Aim of the task → What you produce should be an exact transcription of the data, minus any pictures.

Given material →
▬▬▬▬▬▬▬▬▬▬

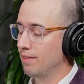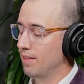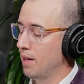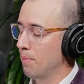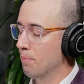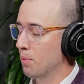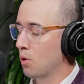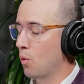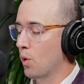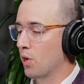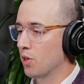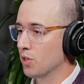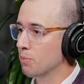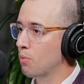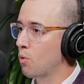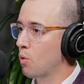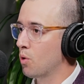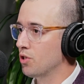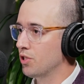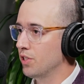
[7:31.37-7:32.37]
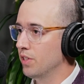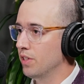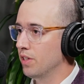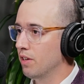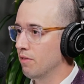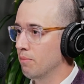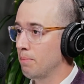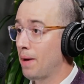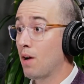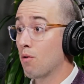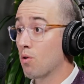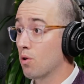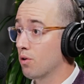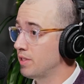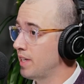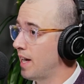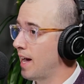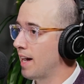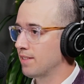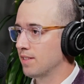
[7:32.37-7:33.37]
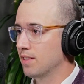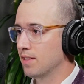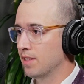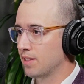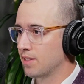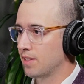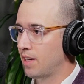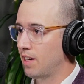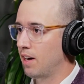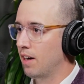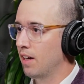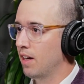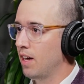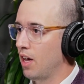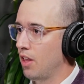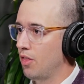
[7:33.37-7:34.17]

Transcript: employer's portion of payroll taxes, et cetera.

▬▬▬▬▬▬▬▬▬▬

Solution to the problem →
[7:31.37-7:32.37]
[7:32.37-7:33.37]
[7:33.37-7:34.17]

Transcript: employer's portion of payroll taxes, et cetera.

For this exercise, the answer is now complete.